Recorded data:
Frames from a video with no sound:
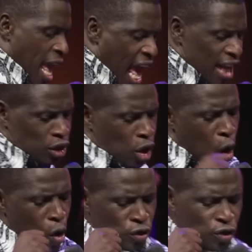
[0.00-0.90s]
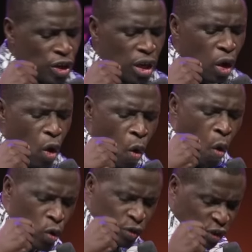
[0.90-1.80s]
And those
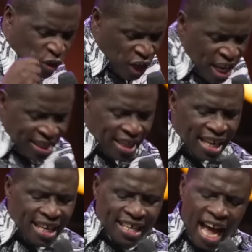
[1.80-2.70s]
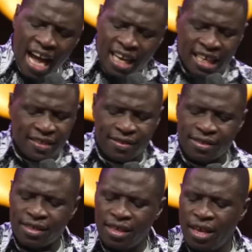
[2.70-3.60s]
who sit in
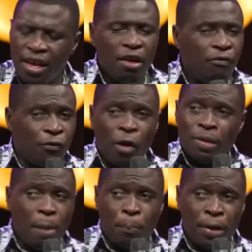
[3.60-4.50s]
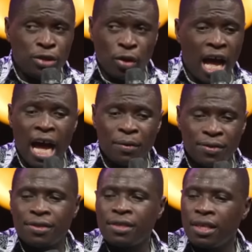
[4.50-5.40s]
darkness from the prison
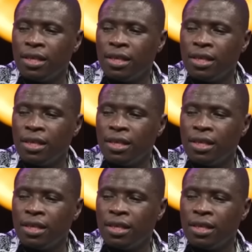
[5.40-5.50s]
house.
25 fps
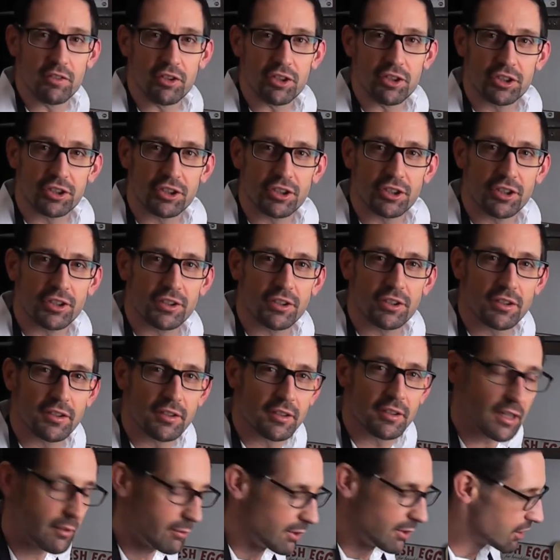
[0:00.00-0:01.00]
your shirt,
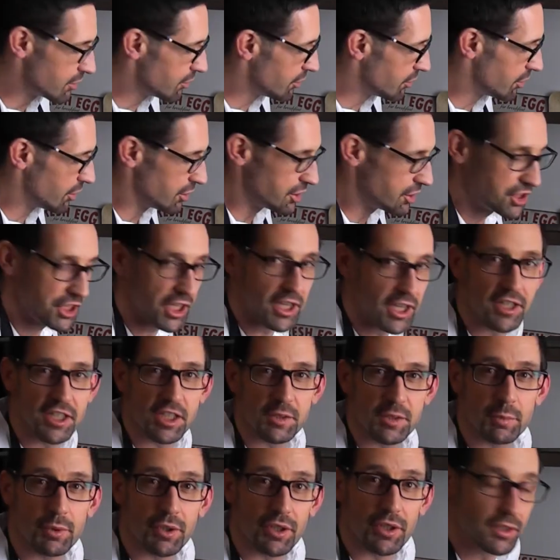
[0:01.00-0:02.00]
I mean I could have got
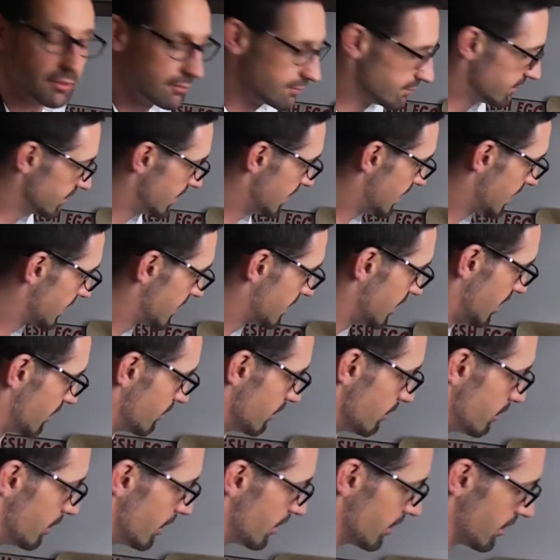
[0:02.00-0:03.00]
change, but I can't
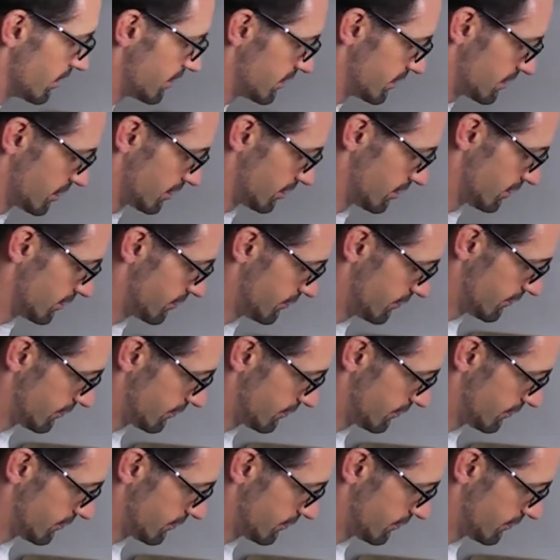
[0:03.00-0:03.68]
be bothered, so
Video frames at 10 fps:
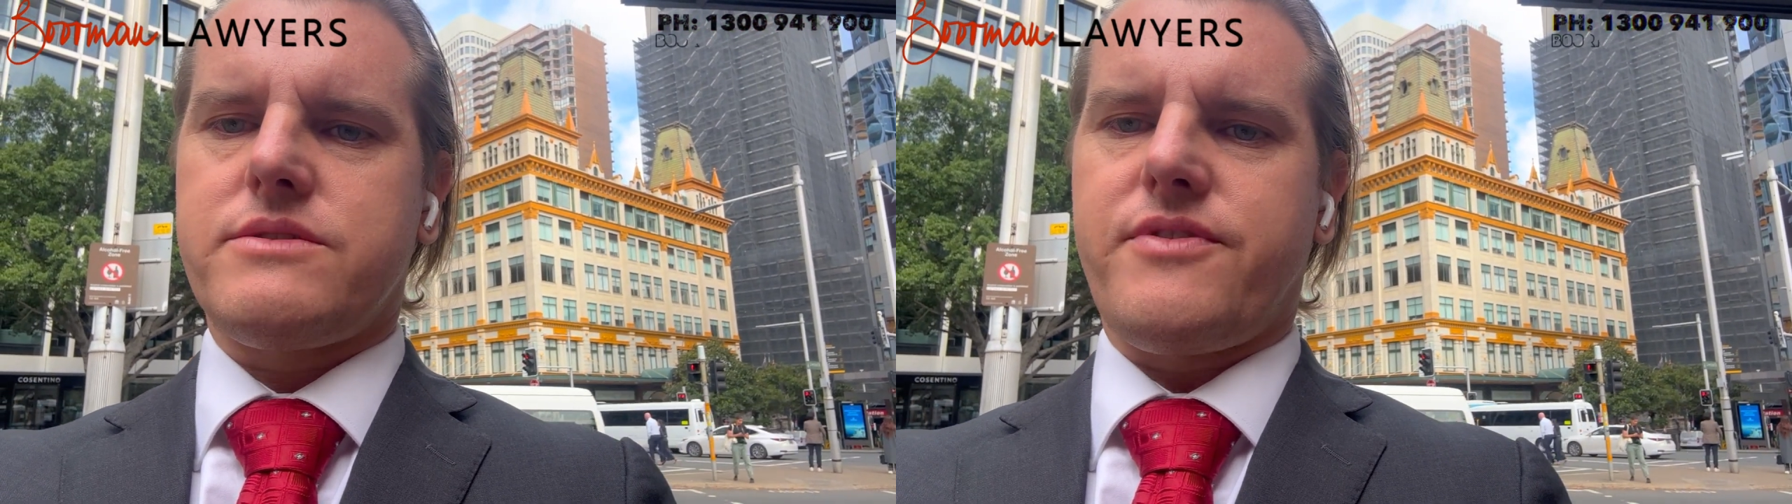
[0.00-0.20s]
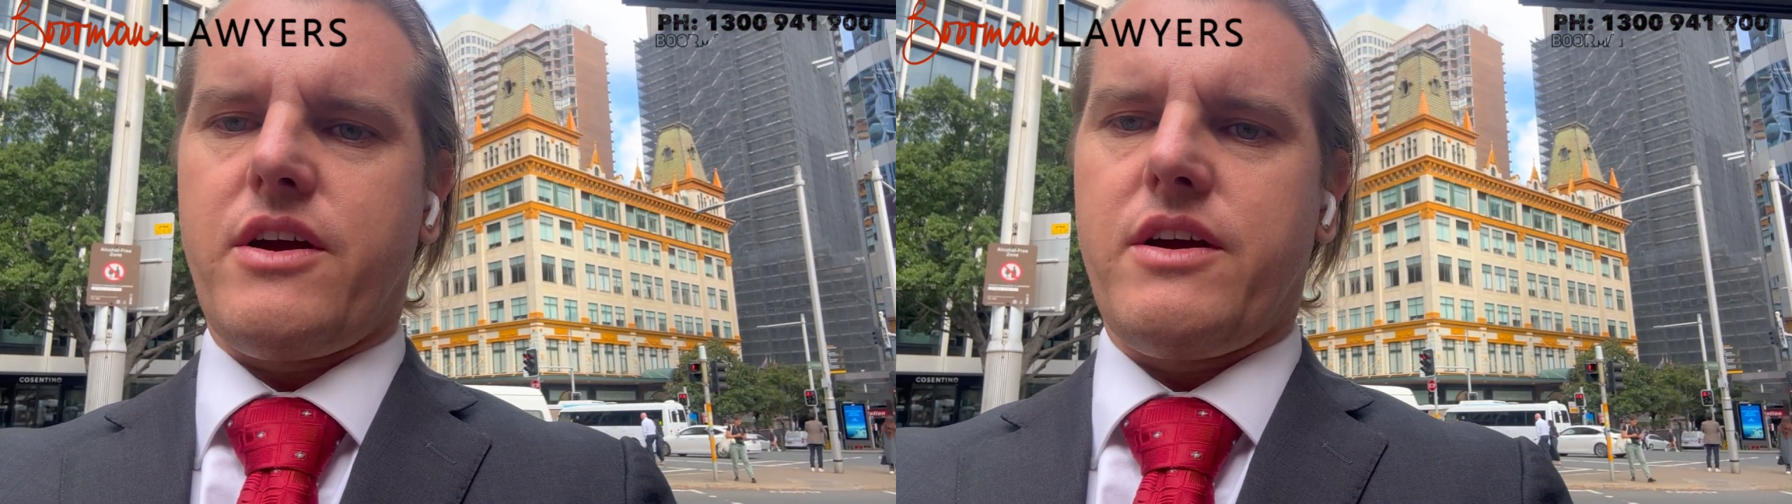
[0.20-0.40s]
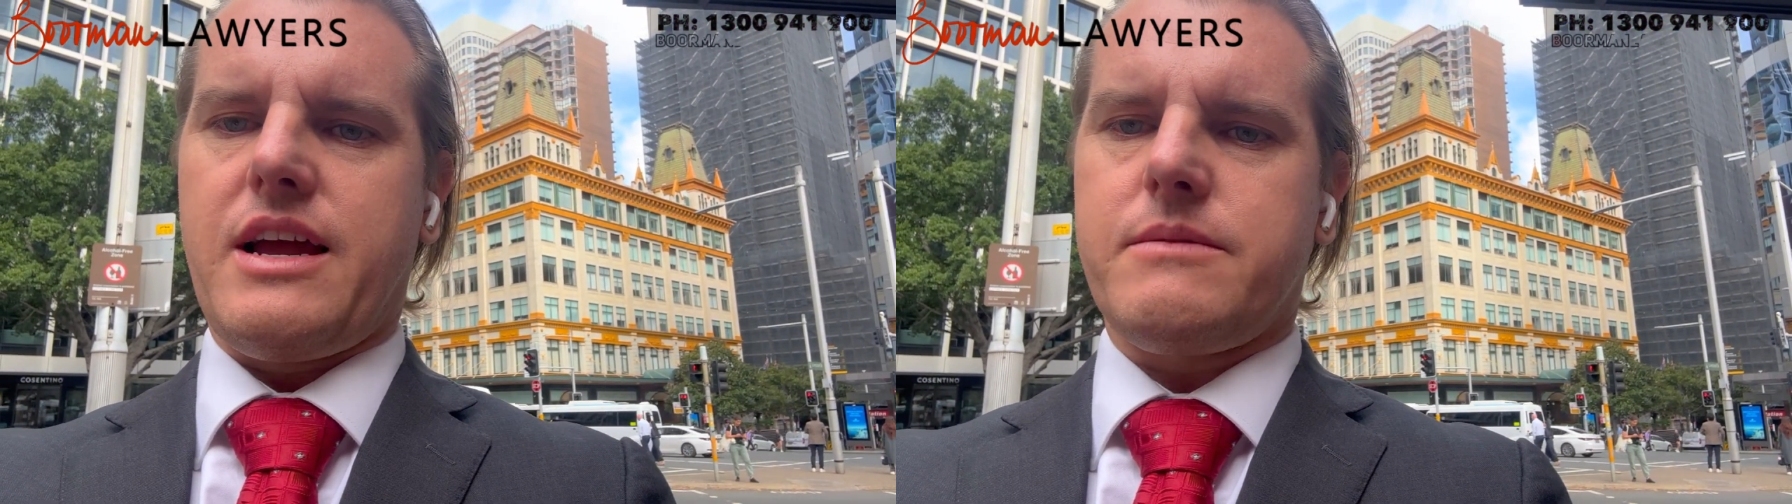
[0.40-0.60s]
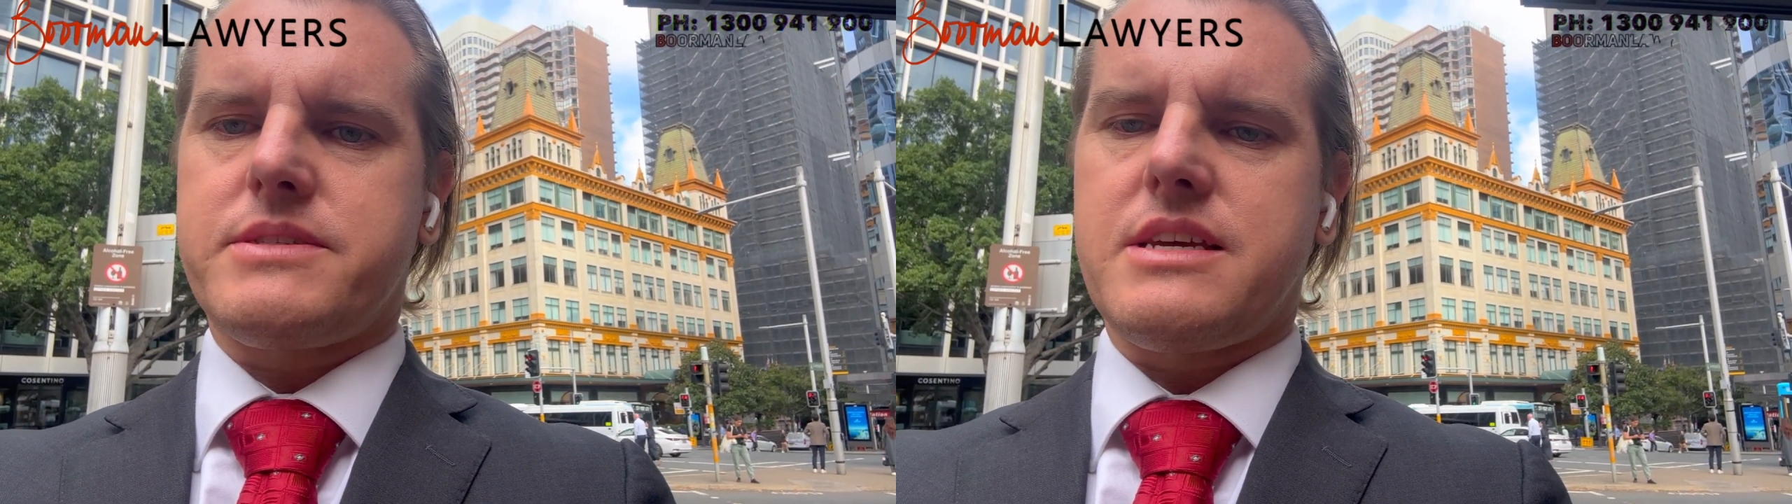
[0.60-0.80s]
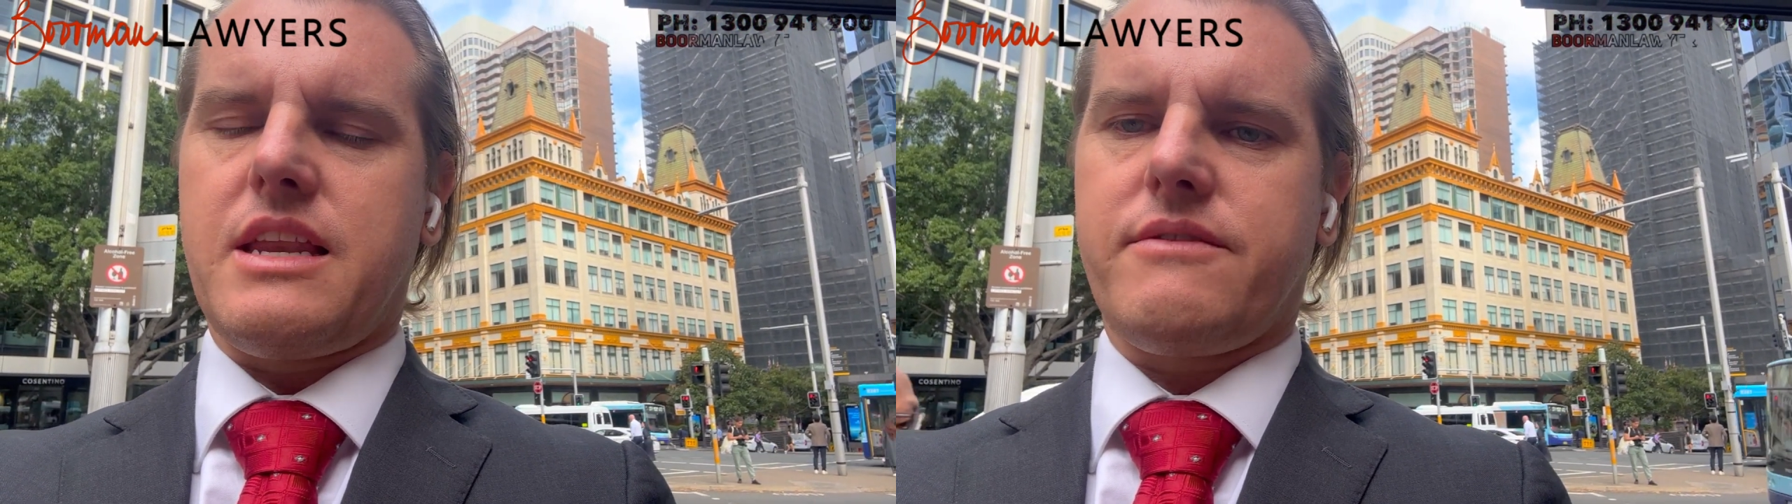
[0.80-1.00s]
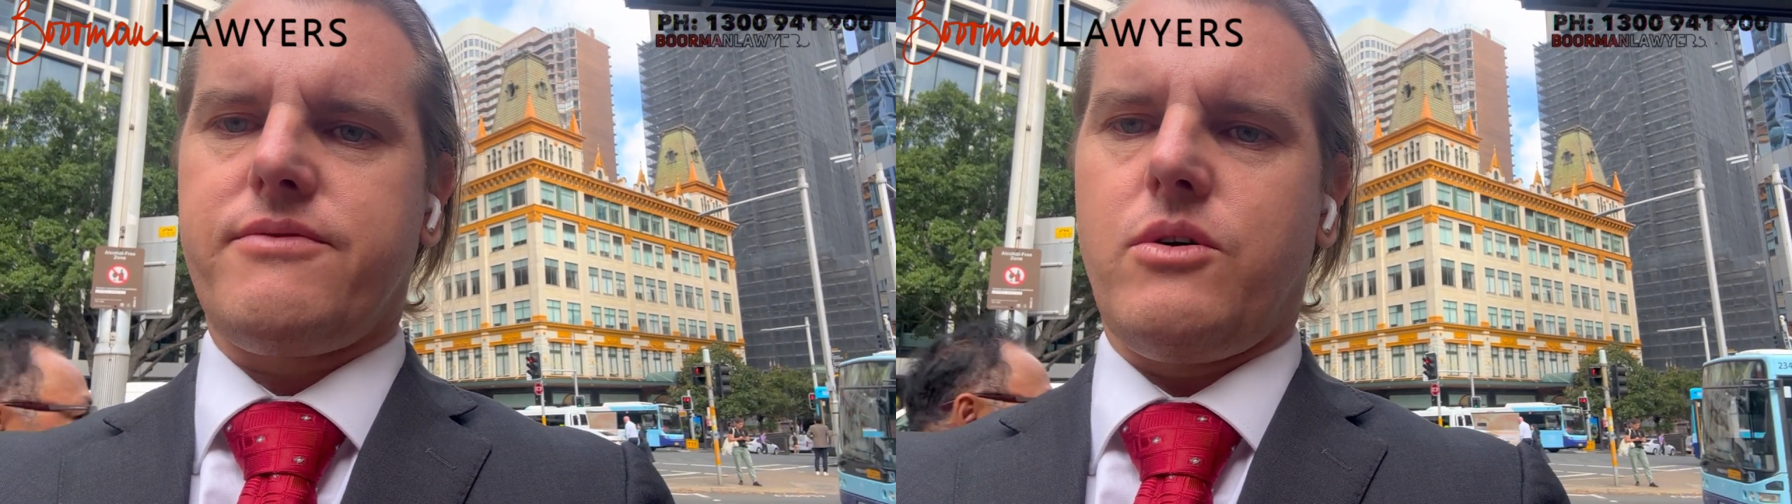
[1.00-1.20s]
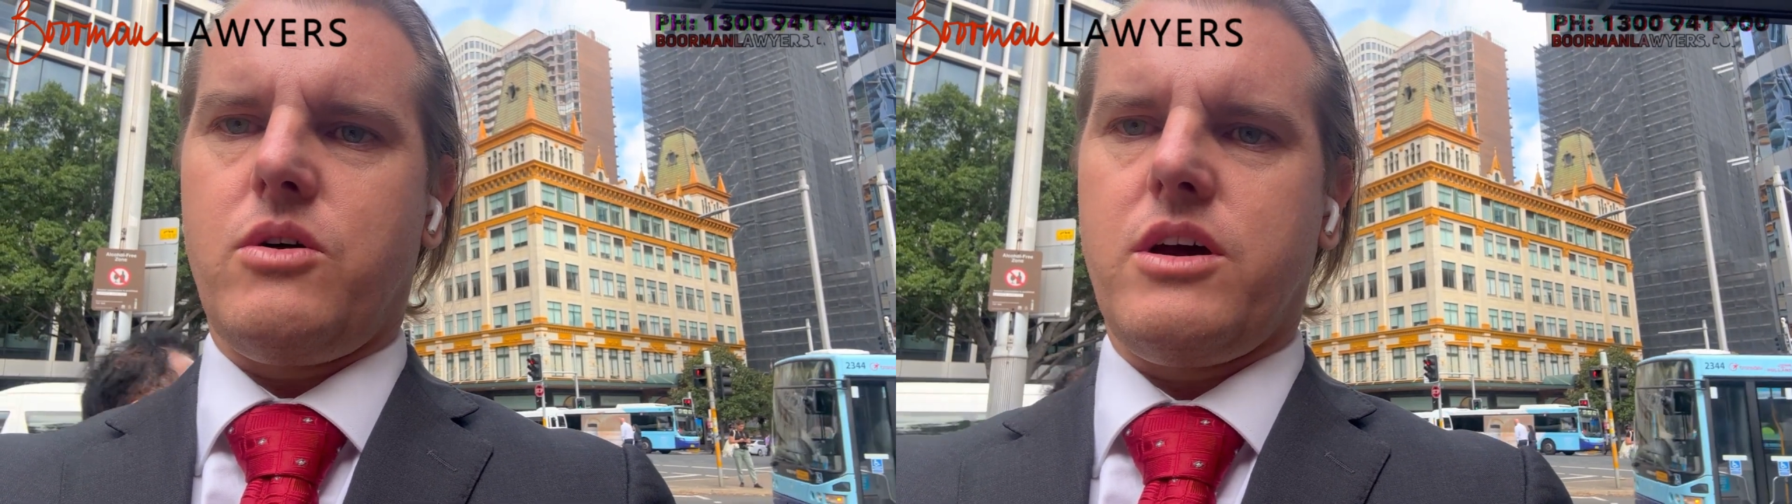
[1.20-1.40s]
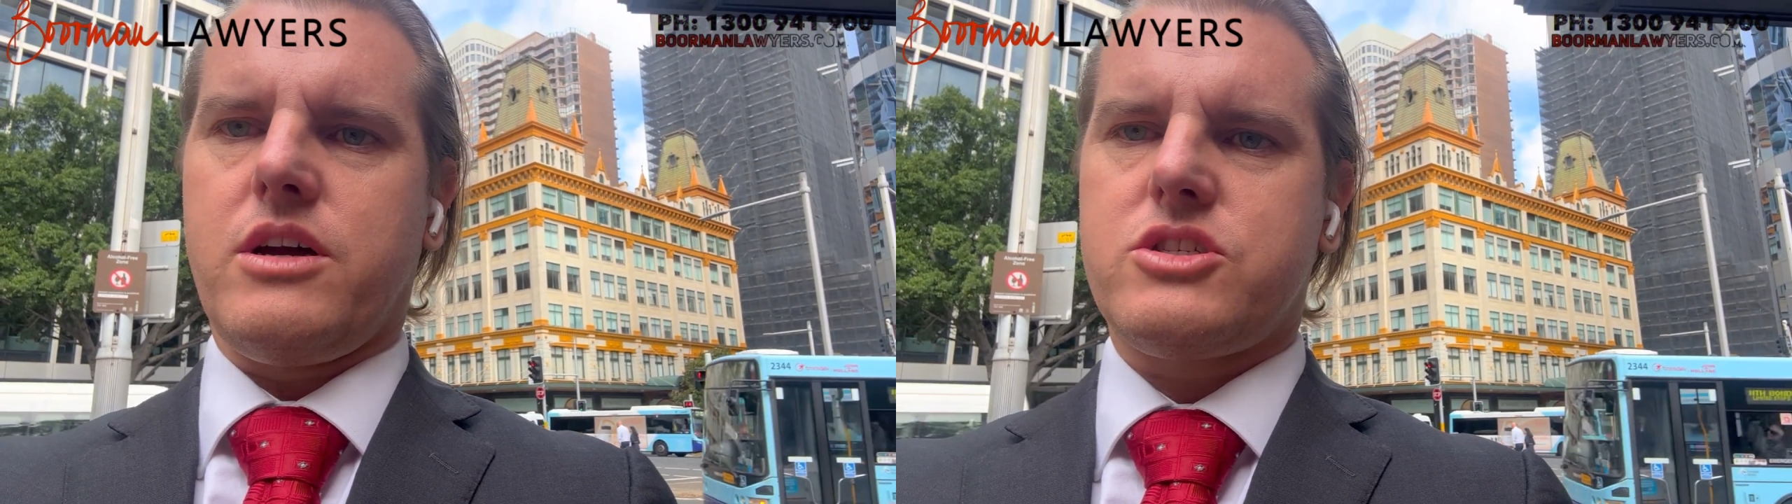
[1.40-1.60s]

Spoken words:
very upsetting for her.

▸ Task to carry out: Leaving every picture out, output the data exactly as it stands.

▸ Task result:
Frames from a video with no sound:
[0.00-0.90s]
[0.90-1.80s]
And those
[1.80-2.70s]
[2.70-3.60s]
who sit in
[3.60-4.50s]
[4.50-5.40s]
darkness from the prison
[5.40-5.50s]
house.
25 fps
[0:00.00-0:01.00]
your shirt,
[0:01.00-0:02.00]
I mean I could have got
[0:02.00-0:03.00]
change, but I can't
[0:03.00-0:03.68]
be bothered, so
Video frames at 10 fps:
[0.00-0.20s]
[0.20-0.40s]
[0.40-0.60s]
[0.60-0.80s]
[0.80-1.00s]
[1.00-1.20s]
[1.20-1.40s]
[1.40-1.60s]

Spoken words:
very upsetting for her.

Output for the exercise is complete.